Tuesday, August 23, 2016

ClickNP: Highly flexible and High-performance Network Processing with Reconfigurable Hardware

Bojie Li (USTC / Microsoft Research), Kun Tan (Microsoft Research), Layong (Larry) Luo (Microsoft), Yanqing Peng (SJTU / Microsoft Research), Renqian Luo (USTC / Microsoft Research), Ningyi Xu (Microsoft Research), Yongqiang Xiong (Microsoft Research), Peng Cheng (Microsoft Research), Enhong Chen (USTC)

Presenter: Bojie Li 

With the rising requirements of network functions(NFs) to perform various packet processing tasks, hardware NFs are not flexible enough. To counter this, Virtual NFs are run on commodity servers. However, this software approach faces major scale-up challenges: limited processing capacity of cores force the requirement of large number of cores (100 cores for NF at 40Gbps). Also, the latency of software NFs is inflated and unstable. Thus, the authors present using FPGAs for running NFs (found in NICs in modern times). FPGAs provides massive parallelism for packet processing, consume lesser power and are cheap. The challenges of using FPGA are programmability, as FPGAs use hardware description languages like Verilog which can be obscure for software developers to develop NFs in these languages. 
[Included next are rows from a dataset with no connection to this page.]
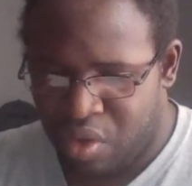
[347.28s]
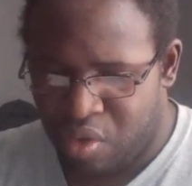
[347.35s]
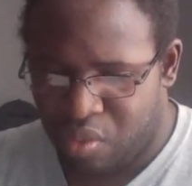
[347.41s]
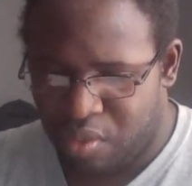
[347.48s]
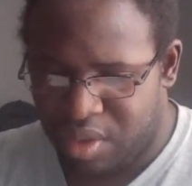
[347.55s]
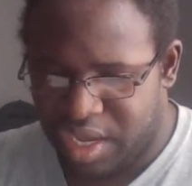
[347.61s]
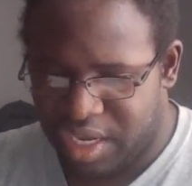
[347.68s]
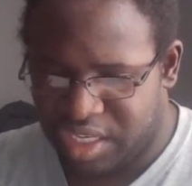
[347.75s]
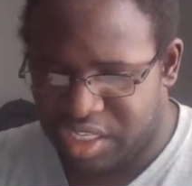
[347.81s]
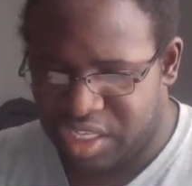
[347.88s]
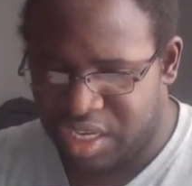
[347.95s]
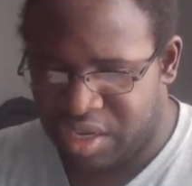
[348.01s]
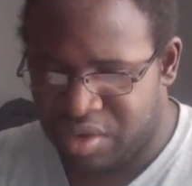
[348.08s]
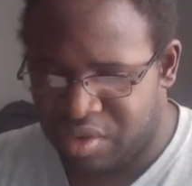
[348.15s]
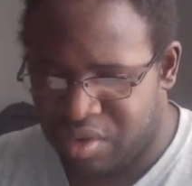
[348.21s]
When I
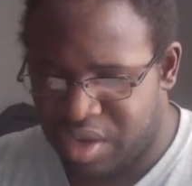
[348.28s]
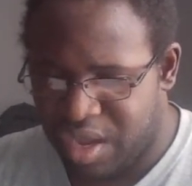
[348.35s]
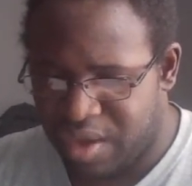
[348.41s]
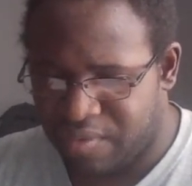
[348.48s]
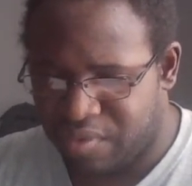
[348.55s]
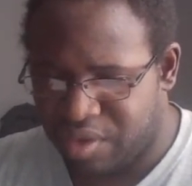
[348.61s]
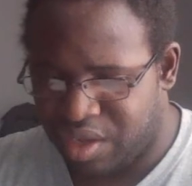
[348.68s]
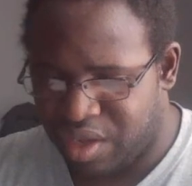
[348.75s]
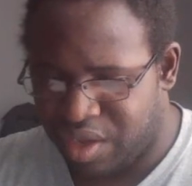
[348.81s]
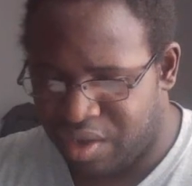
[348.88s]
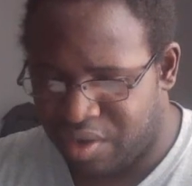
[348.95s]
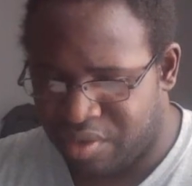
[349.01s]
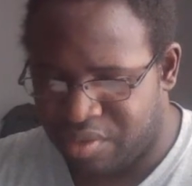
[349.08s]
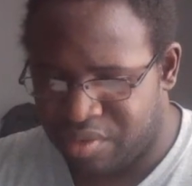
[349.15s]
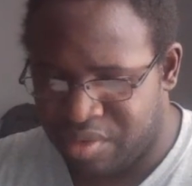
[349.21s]
see her every
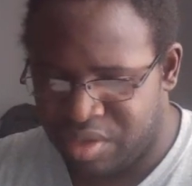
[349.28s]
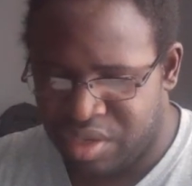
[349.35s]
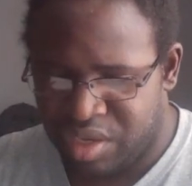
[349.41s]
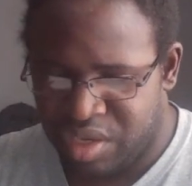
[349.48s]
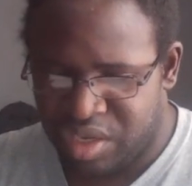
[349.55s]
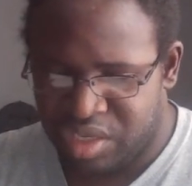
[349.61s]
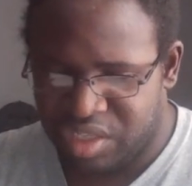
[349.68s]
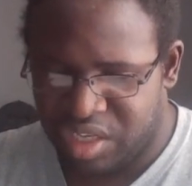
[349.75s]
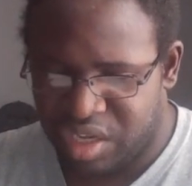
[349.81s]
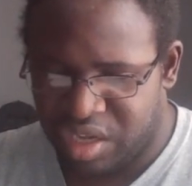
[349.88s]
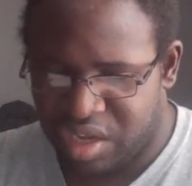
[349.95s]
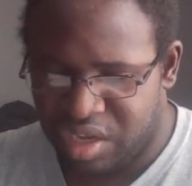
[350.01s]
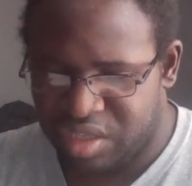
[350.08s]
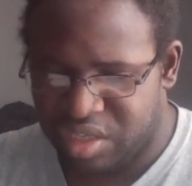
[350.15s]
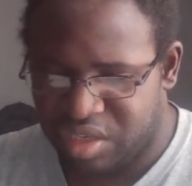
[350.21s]
year, she
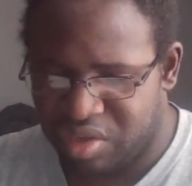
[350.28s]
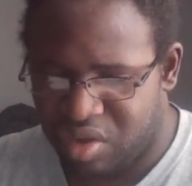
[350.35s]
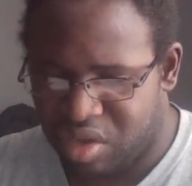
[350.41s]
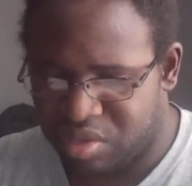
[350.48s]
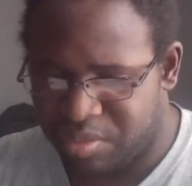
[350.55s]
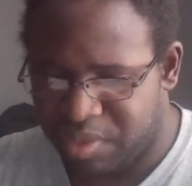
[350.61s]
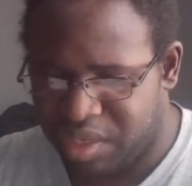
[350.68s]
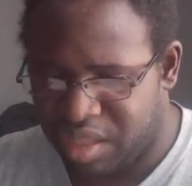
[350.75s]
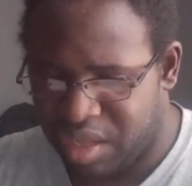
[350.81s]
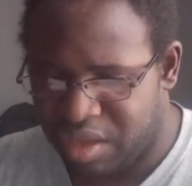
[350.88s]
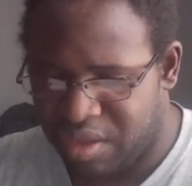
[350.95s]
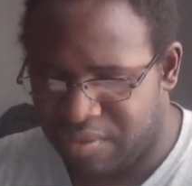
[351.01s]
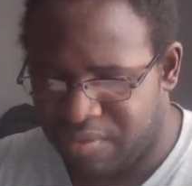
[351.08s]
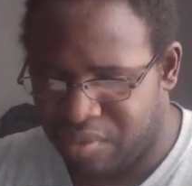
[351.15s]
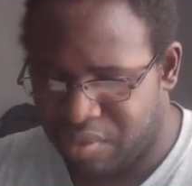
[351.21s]
hugs and calls me
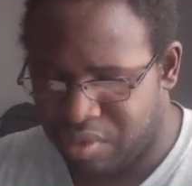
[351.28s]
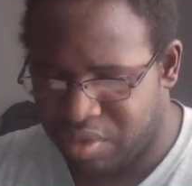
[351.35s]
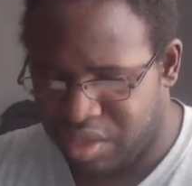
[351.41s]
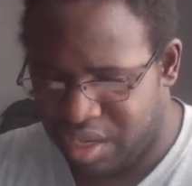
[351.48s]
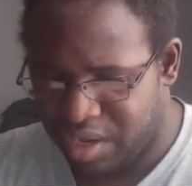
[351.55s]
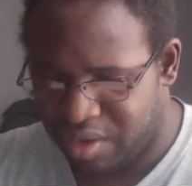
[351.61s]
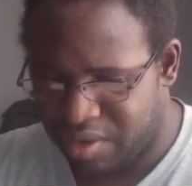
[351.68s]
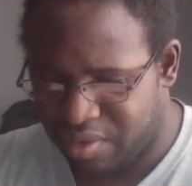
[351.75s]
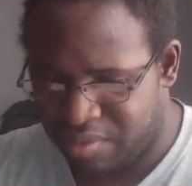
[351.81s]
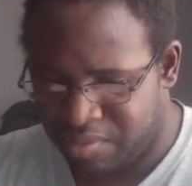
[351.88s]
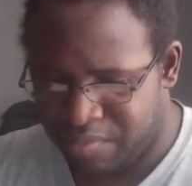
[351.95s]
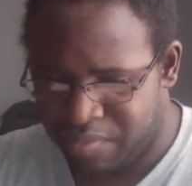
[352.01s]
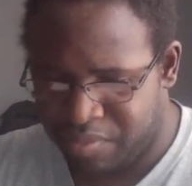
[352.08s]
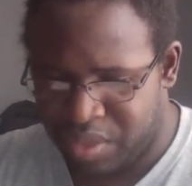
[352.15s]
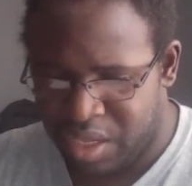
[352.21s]
love or dear.
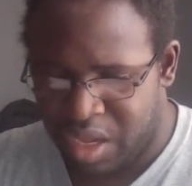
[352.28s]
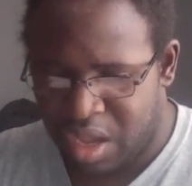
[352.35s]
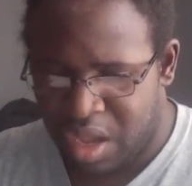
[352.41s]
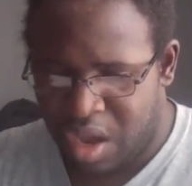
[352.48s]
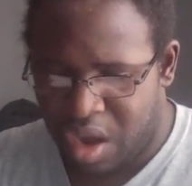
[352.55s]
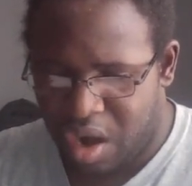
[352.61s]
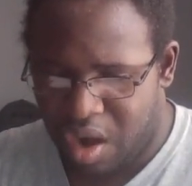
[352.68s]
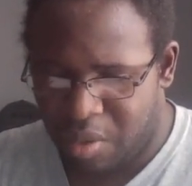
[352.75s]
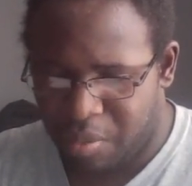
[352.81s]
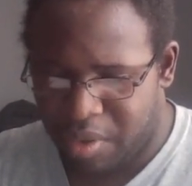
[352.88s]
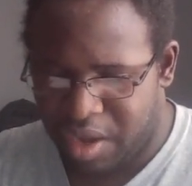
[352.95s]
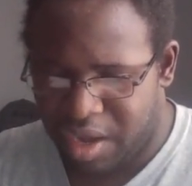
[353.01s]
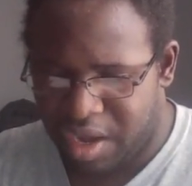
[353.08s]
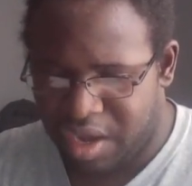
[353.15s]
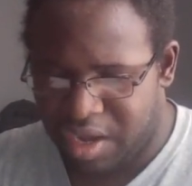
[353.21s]
Our
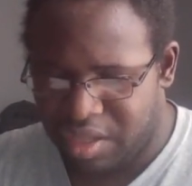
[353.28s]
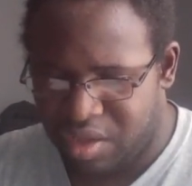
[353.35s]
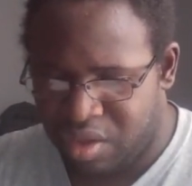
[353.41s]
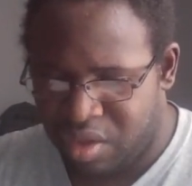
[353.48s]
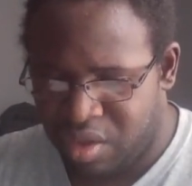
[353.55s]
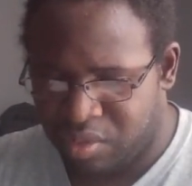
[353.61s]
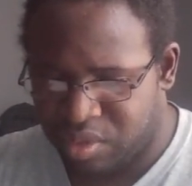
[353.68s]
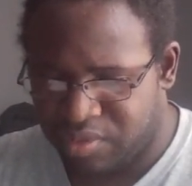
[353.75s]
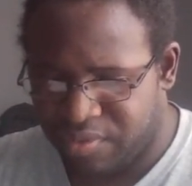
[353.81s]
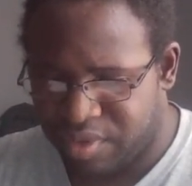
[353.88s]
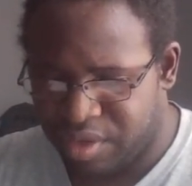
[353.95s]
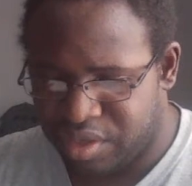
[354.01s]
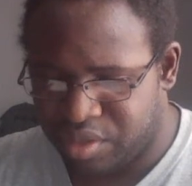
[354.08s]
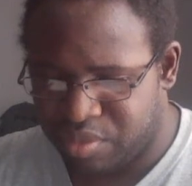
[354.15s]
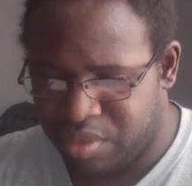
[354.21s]
bond was
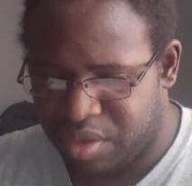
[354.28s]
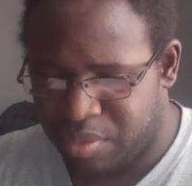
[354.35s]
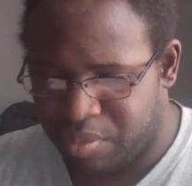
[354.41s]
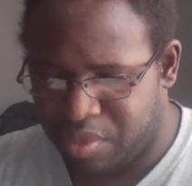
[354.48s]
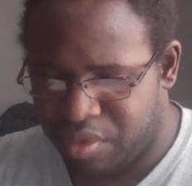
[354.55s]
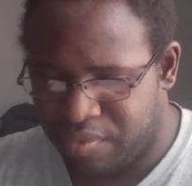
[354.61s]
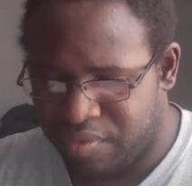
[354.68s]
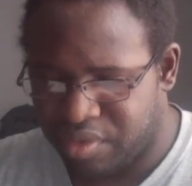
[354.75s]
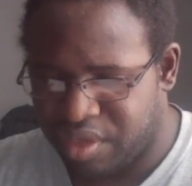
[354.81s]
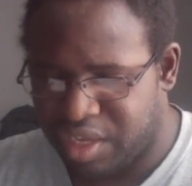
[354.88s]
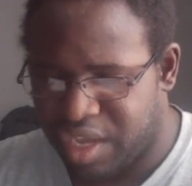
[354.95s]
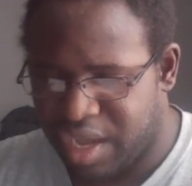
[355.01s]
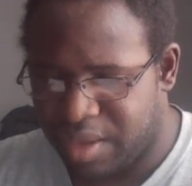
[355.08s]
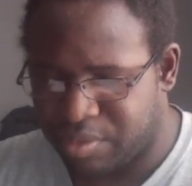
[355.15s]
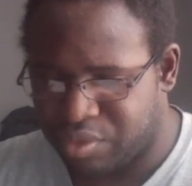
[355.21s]
very sweet and beautiful to
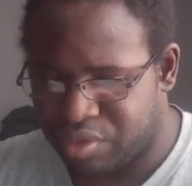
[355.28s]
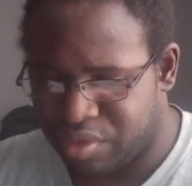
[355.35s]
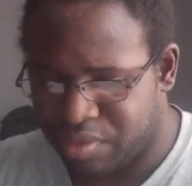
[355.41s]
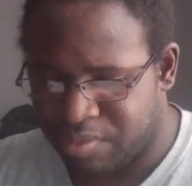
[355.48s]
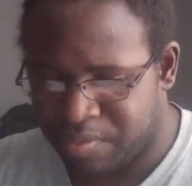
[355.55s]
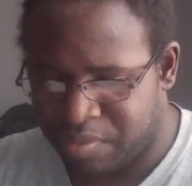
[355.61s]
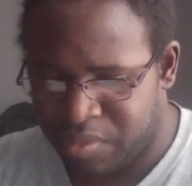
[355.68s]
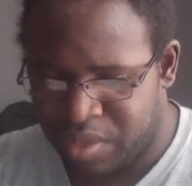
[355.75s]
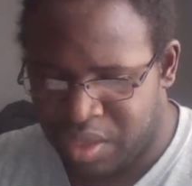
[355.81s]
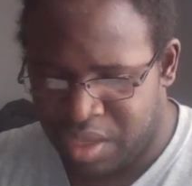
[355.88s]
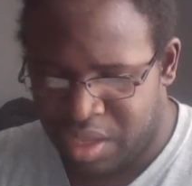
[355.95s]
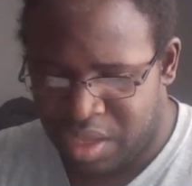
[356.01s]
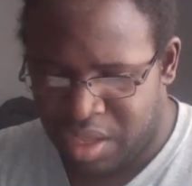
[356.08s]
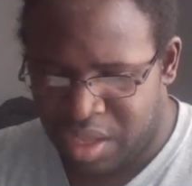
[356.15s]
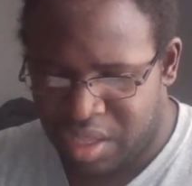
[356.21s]
capture,
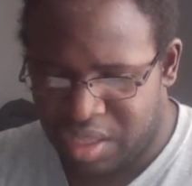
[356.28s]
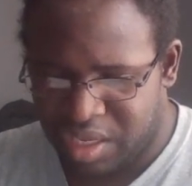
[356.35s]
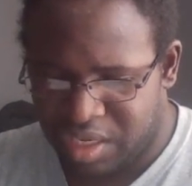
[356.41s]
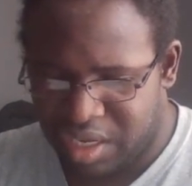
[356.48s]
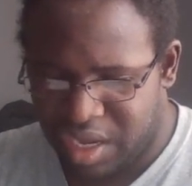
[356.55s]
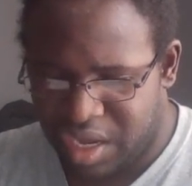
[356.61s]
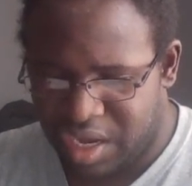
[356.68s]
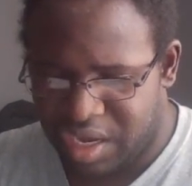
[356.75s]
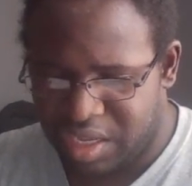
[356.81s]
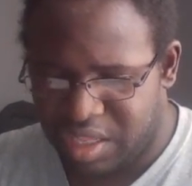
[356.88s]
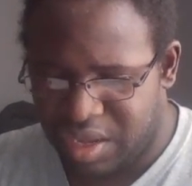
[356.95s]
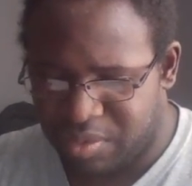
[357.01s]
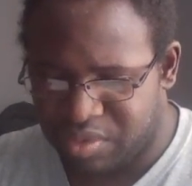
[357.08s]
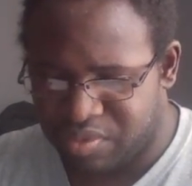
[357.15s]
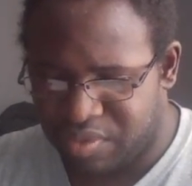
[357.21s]
the kind
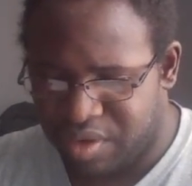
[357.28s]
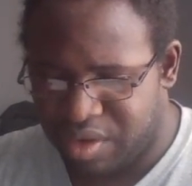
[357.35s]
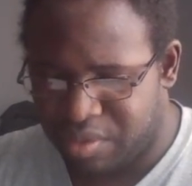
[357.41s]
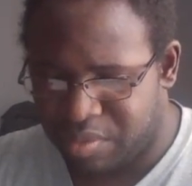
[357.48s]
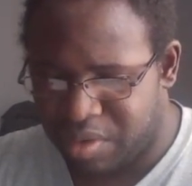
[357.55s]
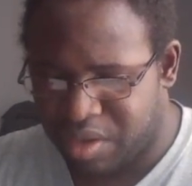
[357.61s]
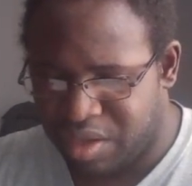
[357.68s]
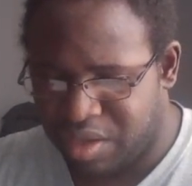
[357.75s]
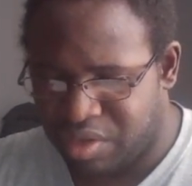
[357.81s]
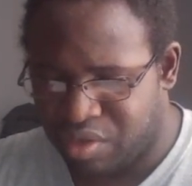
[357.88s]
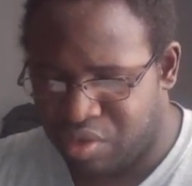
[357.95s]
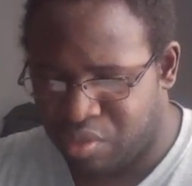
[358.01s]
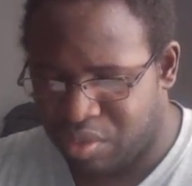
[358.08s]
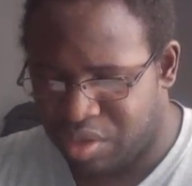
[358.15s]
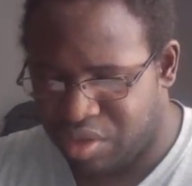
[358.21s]
that was very ready
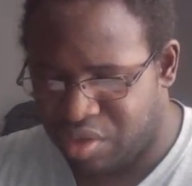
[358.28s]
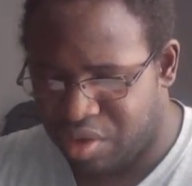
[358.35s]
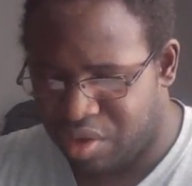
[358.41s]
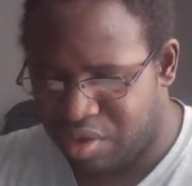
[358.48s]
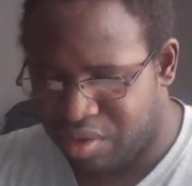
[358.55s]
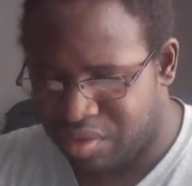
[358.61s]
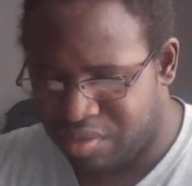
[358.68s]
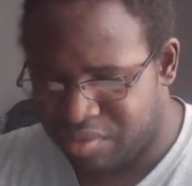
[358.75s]
to endure.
The authors present ClickNP to ease FPGA programming for network programming. ClickNP allows programmers to develop NFs in a high-level language, allows modularization (like the Click modular router), synthesizes high-performance code and provides functionality for joint CPU/FPGA processing. 

NFs can be developed in a multi-core programming model, however a difference in ClickNP is that cores share information via channels (rather than a shared memory model), preventing the shared memory bottleneck. A 'element' is a building block which represents a single-threaded core and the speaker describes the components of the element. Two extensions were presented: the element can be executed on both CPU or FPGA cores. The architecture and runtime components of ClickNP is presented with a example of packet logger presented.  The authors then present several optimizations: parallelism across elements is improved by pipeline parallelism, while inside elements, they propose delayed writes to remove read-write memory dependency; unbalanced pipeline stages are tackled by offloading the slow path to another element.

The authors then present the evaluation of ClickNP and implement various components from the Click library (for e.g. parser, checksum, AES). The NFs produced by ClickNP have high peak throughput and delay below 1ms. ClickNP also simplifies the development of NFs (each NF has 10s of lines of code and developed in 1 week). The authors present two case studies: developing a IPSec Gateway and L4 Load balancer using ClickNP and compare the performance with software NFs, where the ClickNP NF can provide 40 Gbps throughput (compared to 628 Mbps with the software NF), and also latency is low and stable (order of microseconds). They present the resource utilization of ClickNP NFs versus NFs handwritten with Verilog and find less than 2 times overhead in resource utilization (which is not much of a concern as FPGA resources are bound to increase in the future).  In summary, ClickNP provides a practical platform for implementing NFs using FPGA which provides various advantages.

Q: There has been a lot of exciting work with P4. Can you provide a sense of how P4 fits with ClickNP?
A: Network Functions are generally complicated like encryption/decryption and stateful load balancers which are difficult to implement using P4. Integration with P4 is a future line of work.

Q: Why does ClickNP elements use channels instead of a shared memory model?
A: This is primarily to avoid the bottleneck of shared memory, though using channels forces programmers to write programs without a shared memory model.